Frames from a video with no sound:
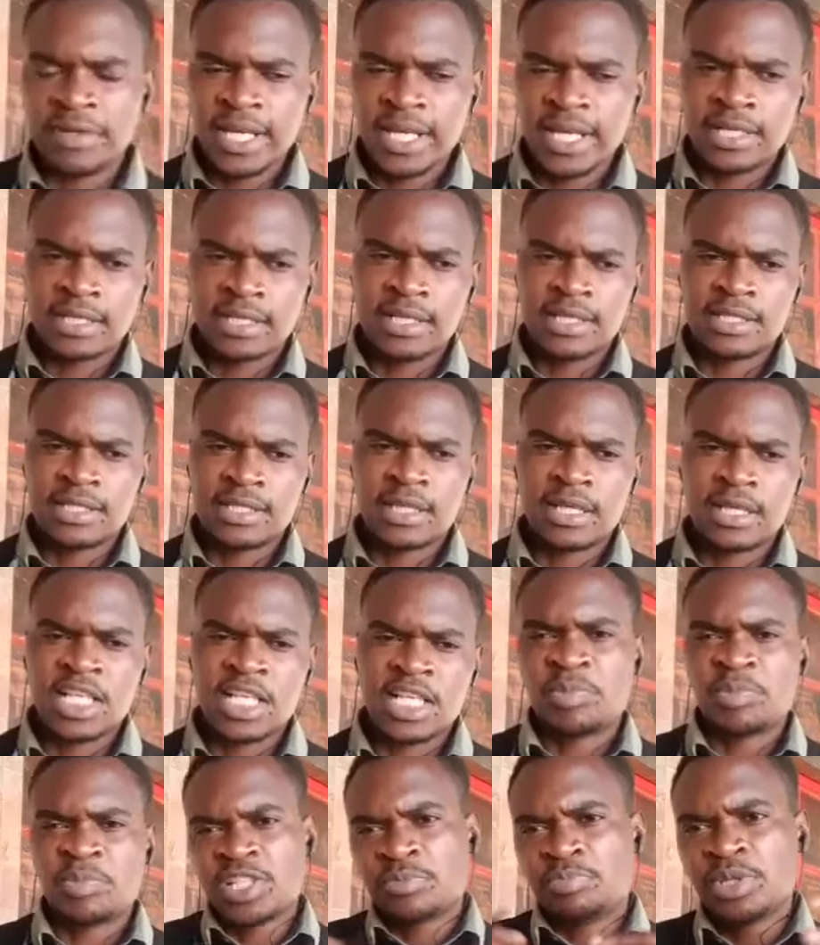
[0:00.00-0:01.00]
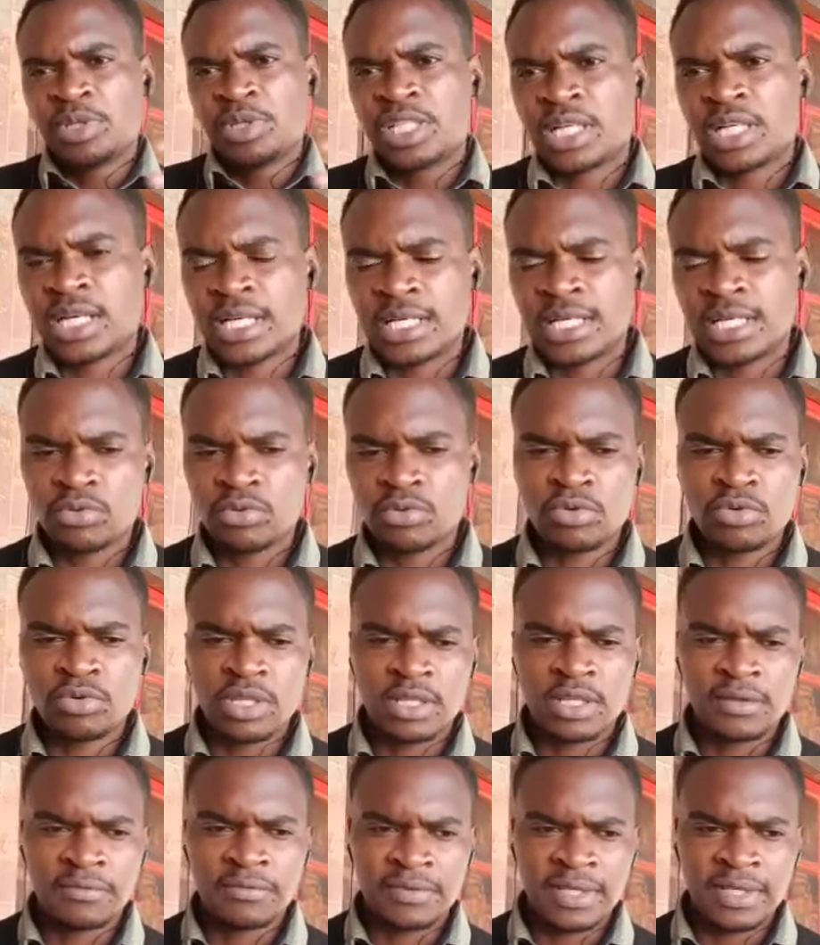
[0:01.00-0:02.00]
these explicit pictures or they
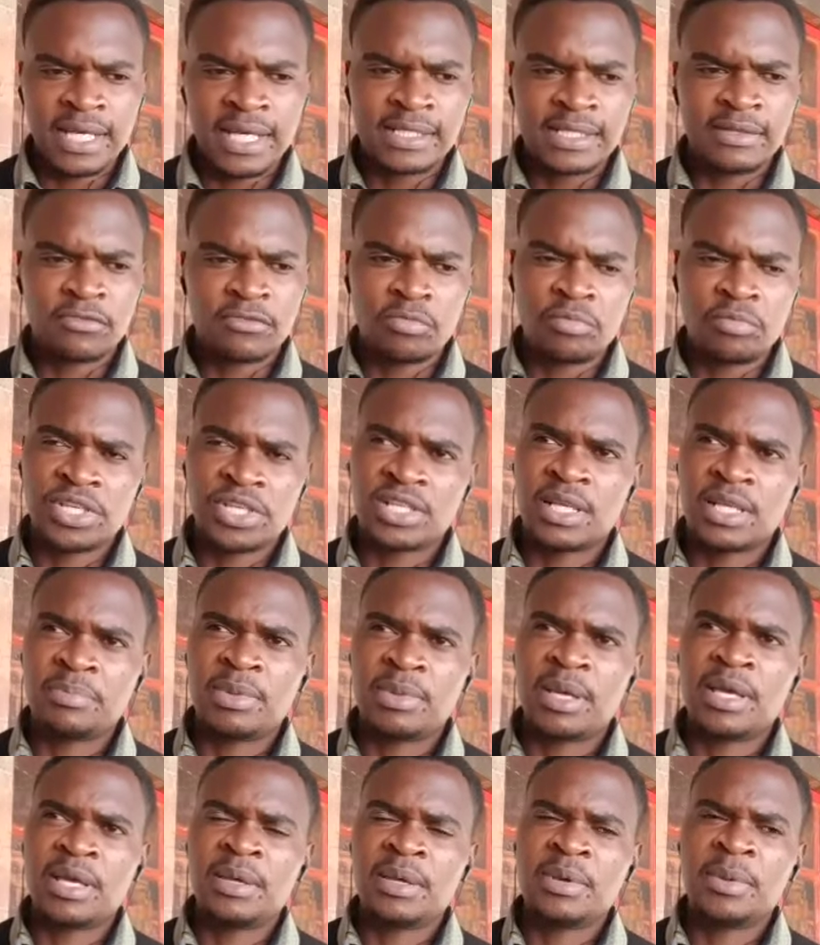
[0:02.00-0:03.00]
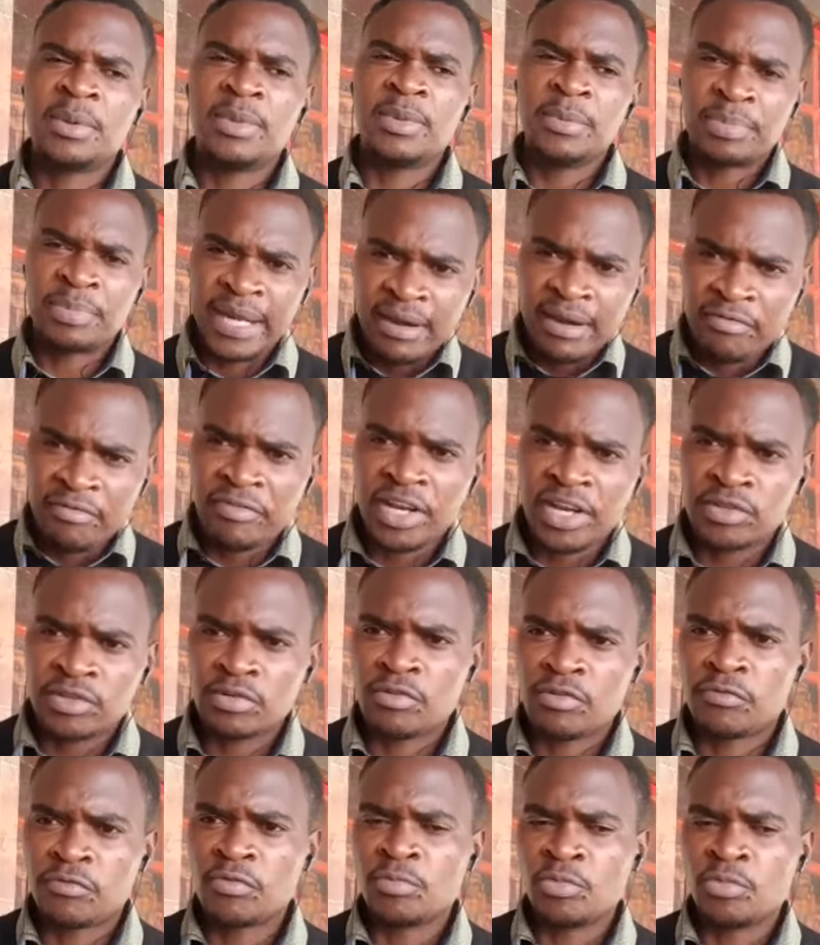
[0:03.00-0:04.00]
have leaked information in private
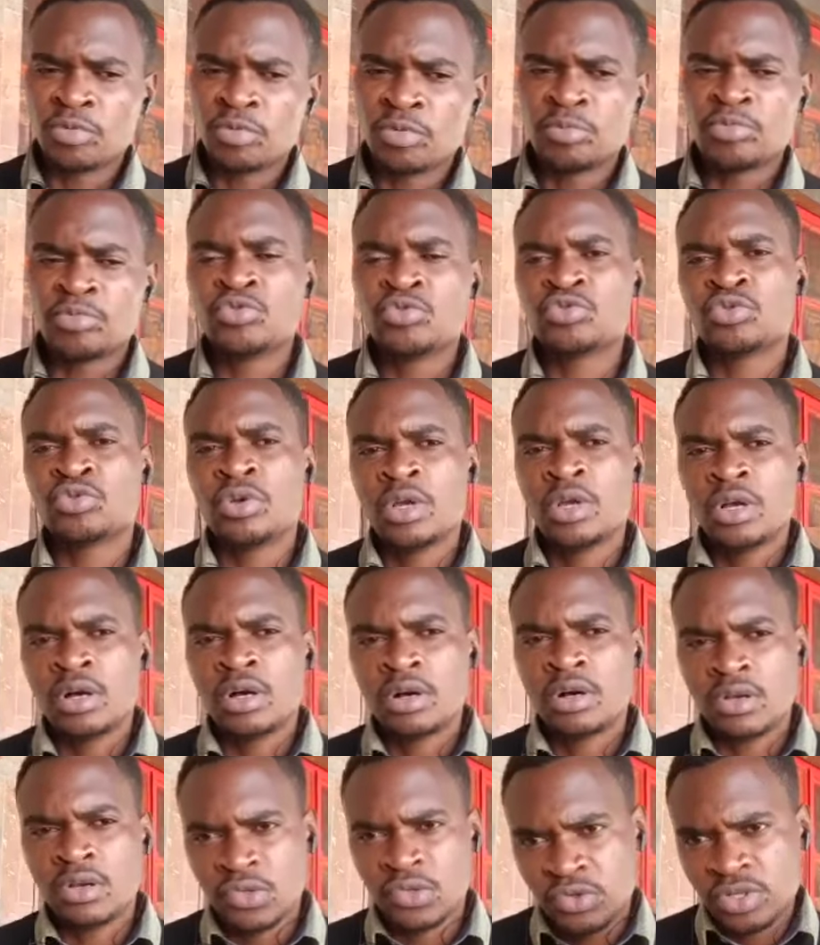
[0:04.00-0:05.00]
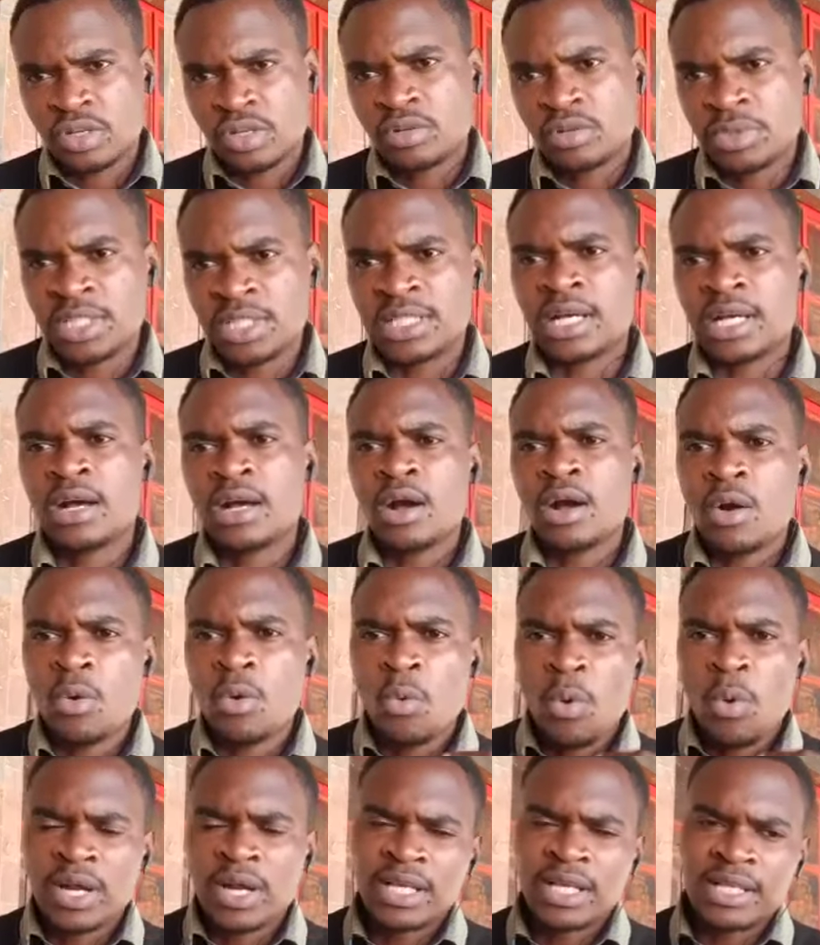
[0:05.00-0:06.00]
of umuntu on social media?
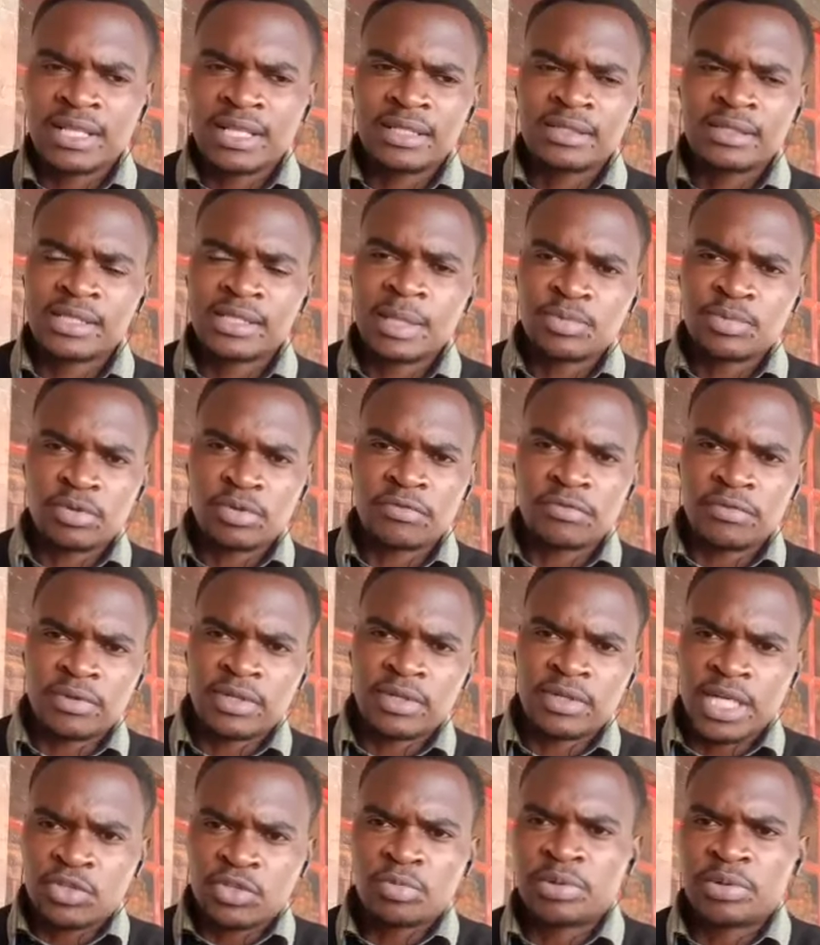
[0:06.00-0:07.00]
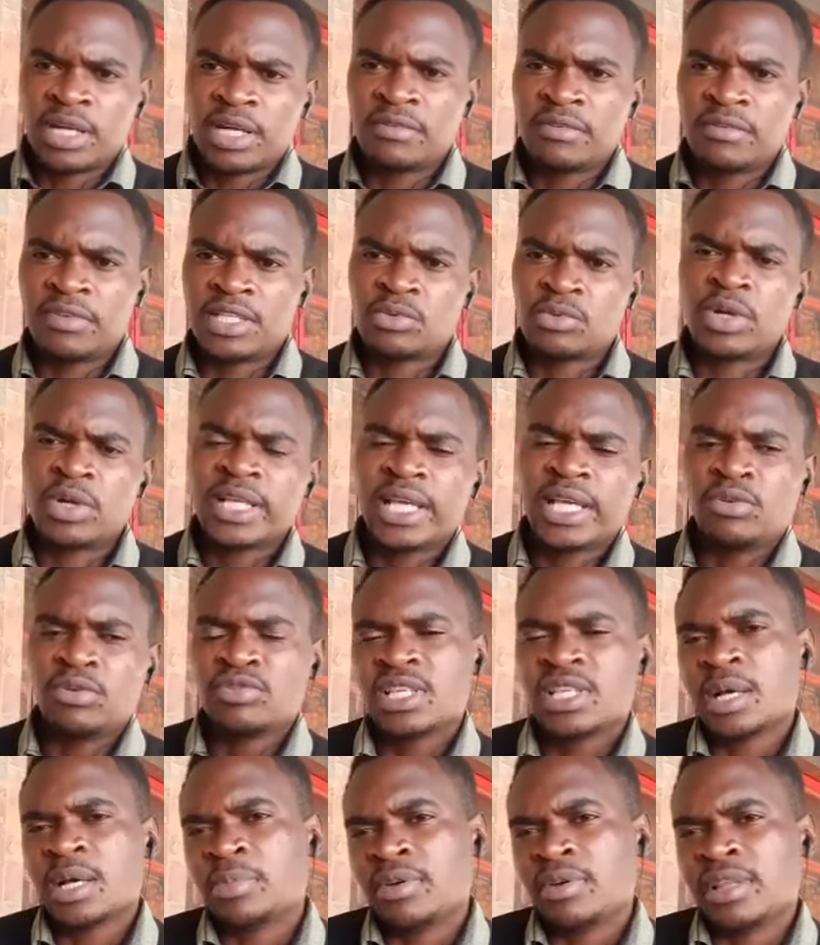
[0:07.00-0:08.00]
What are in terms of right to privacy? What can you
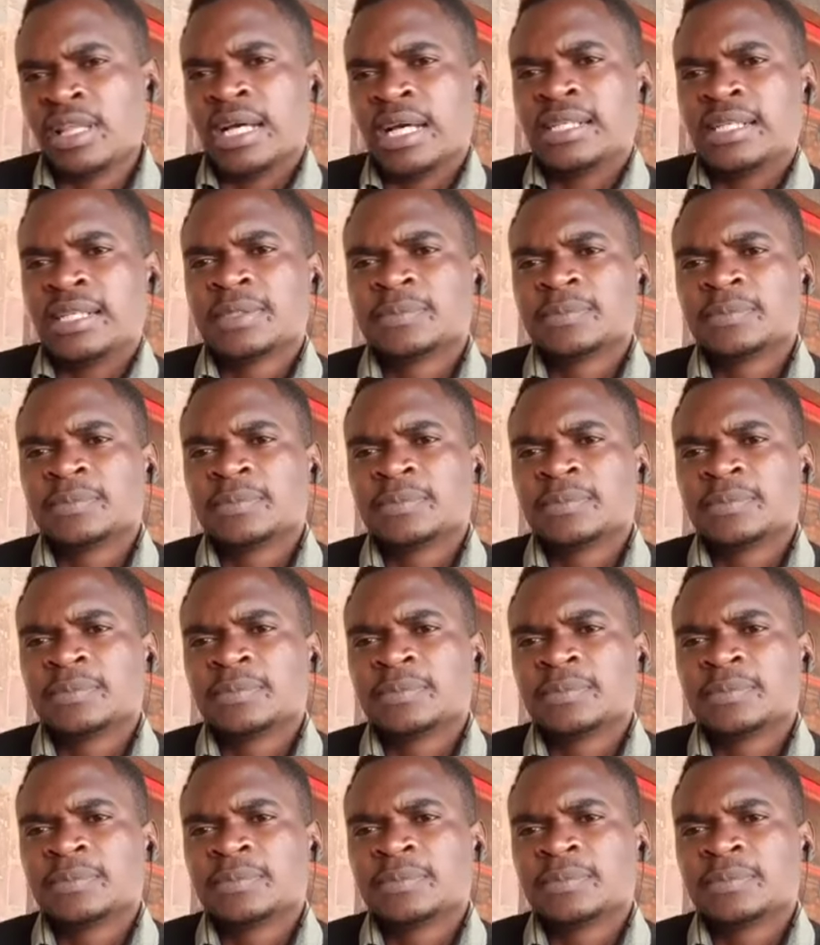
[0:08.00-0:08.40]
say about that?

.....

__TASK BRIEF__: Could you restate the material word for word, omitting the pictures?

__REPLY TO THE TASK__:
Frames from a video with no sound:
[0:00.00-0:01.00]
[0:01.00-0:02.00]
these explicit pictures or they
[0:02.00-0:03.00]
[0:03.00-0:04.00]
have leaked information in private
[0:04.00-0:05.00]
[0:05.00-0:06.00]
of umuntu on social media?
[0:06.00-0:07.00]
[0:07.00-0:08.00]
What are in terms of right to privacy? What can you
[0:08.00-0:08.40]
say about that?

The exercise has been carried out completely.